How to Write a Makefile - Automating Python Setup, Compilation, and Testing

Introduction

When you want to run a project that has multiple sources, resources, etc., you need to make sure that all of the code is recompiled before the main program is compiled or run.

For example, imagine our software looks something like this:

main_program.source -> uses the libraries `math.source` and `draw.source`
math.source -> uses the libraries `floating_point_calc.source` and `integer_calc.source`
draw.source -> uses the library `opengl.source`

So if we make a change in opengl.source for example, we need to recompile both draw.source and main_program.source because we want our project to be up-to-date on all ends.

This is a very tedious and time-consuming process. And because all good things in the software world come from some engineer being too lazy to type in a few extra commands, Makefile was born.

Makefile uses the make utility, and if we're to be completely accurate, Makefile is just a file that houses the code that the make utility uses. However, the name Makefile is much more recognizable.

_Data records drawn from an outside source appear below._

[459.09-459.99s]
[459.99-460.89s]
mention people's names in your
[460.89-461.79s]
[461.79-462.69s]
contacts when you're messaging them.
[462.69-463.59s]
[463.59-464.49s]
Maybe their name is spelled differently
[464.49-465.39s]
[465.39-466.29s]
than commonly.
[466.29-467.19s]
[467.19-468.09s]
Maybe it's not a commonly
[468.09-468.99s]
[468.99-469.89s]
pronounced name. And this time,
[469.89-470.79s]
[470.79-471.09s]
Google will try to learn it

Makefile essentially keeps your project up to date by rebuilding only the necessary parts of your source code whose children are out of date. It can also automatize compilation, builds and testing.

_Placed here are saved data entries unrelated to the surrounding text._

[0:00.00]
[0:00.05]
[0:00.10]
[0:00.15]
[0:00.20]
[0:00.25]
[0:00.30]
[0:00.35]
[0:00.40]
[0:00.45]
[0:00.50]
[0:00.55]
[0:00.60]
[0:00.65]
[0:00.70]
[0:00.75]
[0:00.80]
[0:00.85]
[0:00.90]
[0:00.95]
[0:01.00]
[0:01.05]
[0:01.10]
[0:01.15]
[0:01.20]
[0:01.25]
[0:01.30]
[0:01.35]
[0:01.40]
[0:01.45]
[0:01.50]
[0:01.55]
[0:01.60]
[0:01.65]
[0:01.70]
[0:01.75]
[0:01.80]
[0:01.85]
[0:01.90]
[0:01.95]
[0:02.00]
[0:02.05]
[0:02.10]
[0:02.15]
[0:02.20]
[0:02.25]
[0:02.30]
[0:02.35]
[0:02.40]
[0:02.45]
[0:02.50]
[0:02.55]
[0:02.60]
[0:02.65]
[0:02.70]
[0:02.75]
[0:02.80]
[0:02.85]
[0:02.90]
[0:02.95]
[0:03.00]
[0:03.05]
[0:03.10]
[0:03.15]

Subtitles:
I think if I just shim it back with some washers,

In this context, a child is a library or a chunk of code which is essential for its parent's code to run.

This concept is very useful and is commonly used with compiled programming languages. Now, you may be asking yourself:

Isn't Python an interpreted language?

Well, Python is technically both an interpreted and compiled language, because in order for it to interpret a line of code, it needs to precompile it into byte code which is not hardcoded for a specific CPU, and can be run after the fact.

A more detailed, yet concise explanation can be found on Ned Batchelder's blog. Also, if you need a refresher on how Programming Language Processors work, we've got you covered.

Concept Breakdown

Because Makefile is just an amalgamation of multiple concepts, there are a few things you'll need to know in order to write a Makefile:

  1. Bash Scripting
  2. Regular Expressions
  3. Target Notation
  4. Understanding your project's file structure

With these in hand, you'll be able to write instructions for the make utility and automate your compilation.

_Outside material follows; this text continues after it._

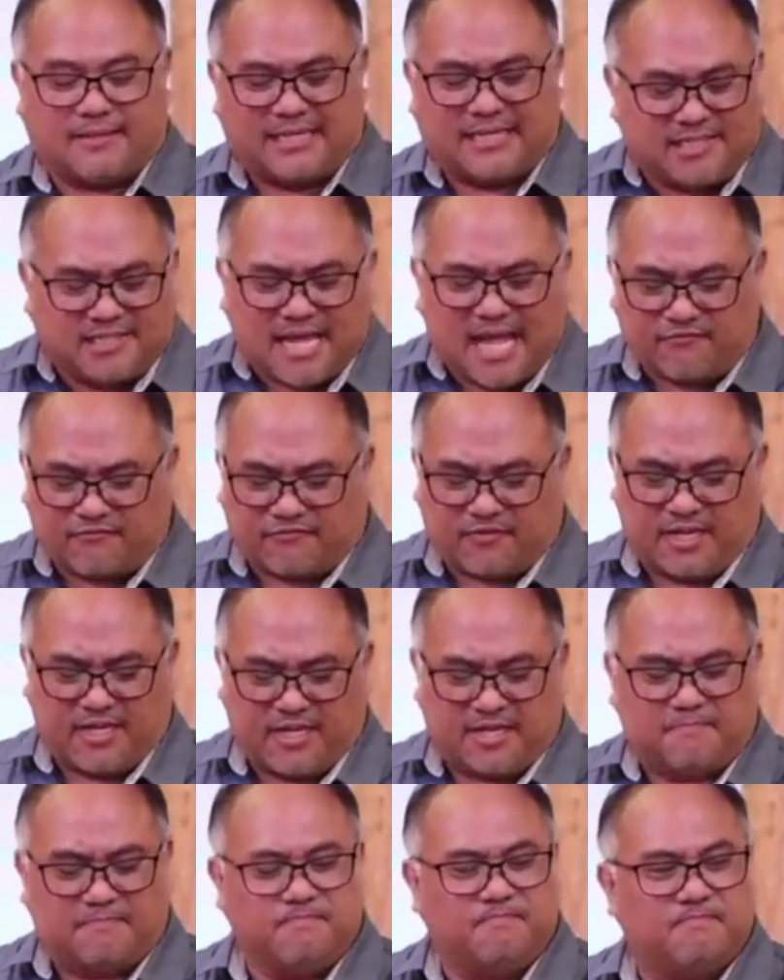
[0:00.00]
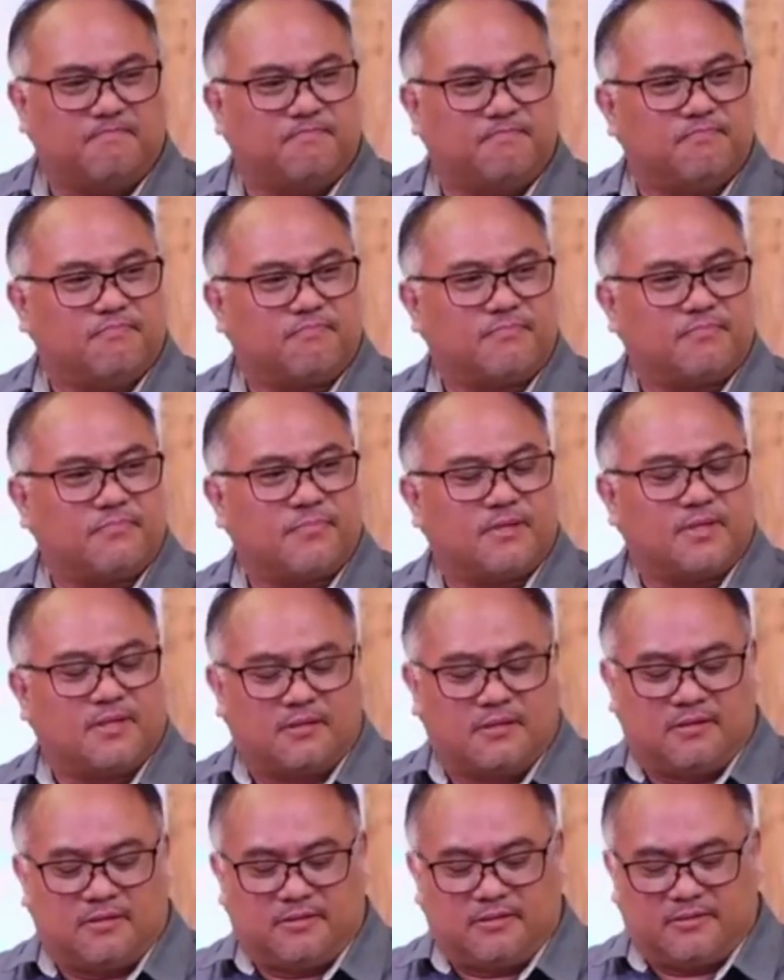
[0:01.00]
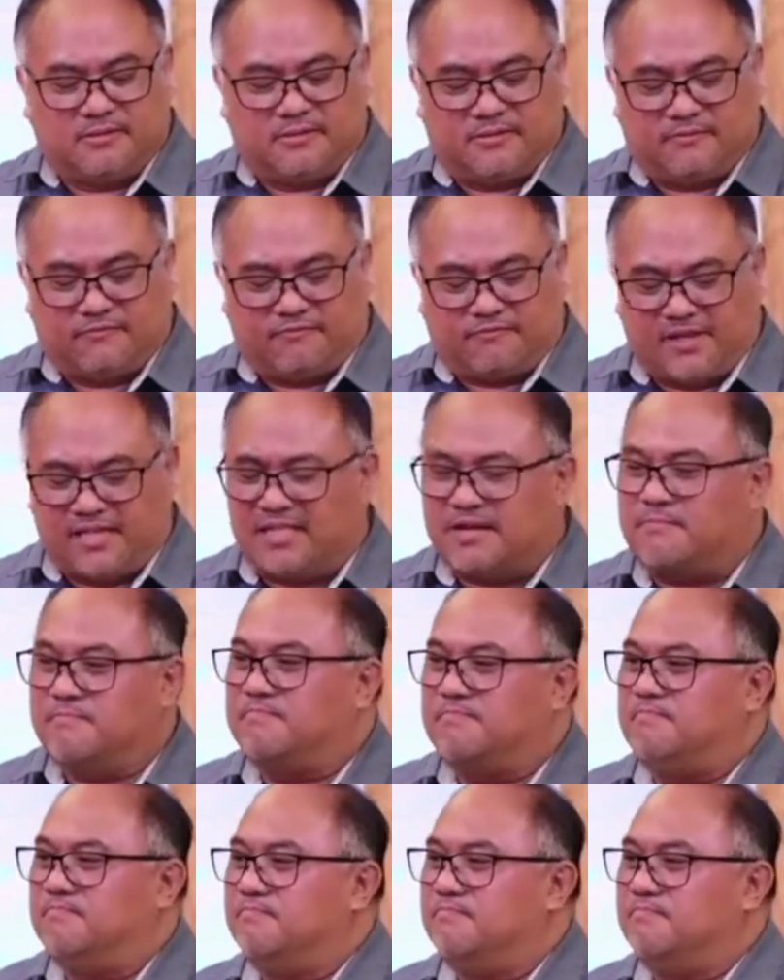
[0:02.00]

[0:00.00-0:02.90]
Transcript: That's not freedom. Freedom,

Bash is a command language (it's also a Unix shell but that's not really relevant right now), which we will be using to write actual commands or automate file generation.

For example, if we want to echo all the library names to the user:

DIRS=project/libs
for file in $(DIRS); do
    echo $$file
done

Target notation is a way of writing which files are dependent on other files. For example, if we want to represent the dependencies from the illustrative example above in proper target notation, we'd write:

main_program.cpp: math.cpp draw.cpp
math.cpp: floating_point_calc.cpp integer_calc.cpp
draw.cpp: opengl.cpp

As far as file structure goes, it depends on your programming language and environment. Some IDEs automatically generate some sort of Makefile as well, and you won't need to write it from scratch. However, it's very useful to understand the syntax if you want to tweak it.

Sometimes modifying the default Makefile is even mandatory, like when you want to make OpenGL and CLion play nice together.

Bash Scripting

Bash is mostly used for automation on Linux distributions, and is essential to becoming an all-powerful Linux "wizard". It's also an imperative script language, which makes it very readable and easy to understand. Note that you can run bash on Windows systems, but it's not really a common use case.

First let's go over a simple "Hello World" program in Bash:

# Comments in bash look like this

#!/bin/bash
# The line above indicates that we'll be using bash for this script
# The exact syntax is: #![source]
echo "Hello world!"

When creating a script, depending on your current umask, the script itself might not be executable. You can change this by running the following line of code in your terminal:

chmod +x name_of_script.sh

This adds execute permission to the target file. However, if you want to give more specific permissions, you can execute something similar to the following command:

chmod 777 name_of_script.sh

More information on chmod on this link.

Next, let's quickly go over some basics utilizing simple if-statements and variables:

#!/bin/bash

echo "What's the answer to the ultimate question of life, the universe, and everything?"
read -p "Answer: " number
# We dereference variables using the $ operator
echo "Your answer: $number computing..."
# if statement
# The double brackets are necessary, whenever we want to calculate the value of an expression or subexpression, we have to use double brackets, imagine you have selective double vision.
if (( number == 42 ))
then
	echo "Correct!"
	# This notation, even though it's more easily readable, is rarely used.
elif (( number == 41 || number == 43 )); then
	echo "So close!"
	# This is a more common approach
else
	echo "Incorrect, you will have to wait 7 and a half million years for the answer!"
fi

Now, there is an alternative way of writing flow control which is actually more common than if statements. As we all know Boolean operators can be used for the sole purpose of generating side-effects, something like:

++a && b++  

Which means that we first increment a, and then depending on the language we're using, we check if the value of the expression evaluates to True (generally if an integer is >0 or =/=0 it means its boolean value is True). And if it is True, then we increment b.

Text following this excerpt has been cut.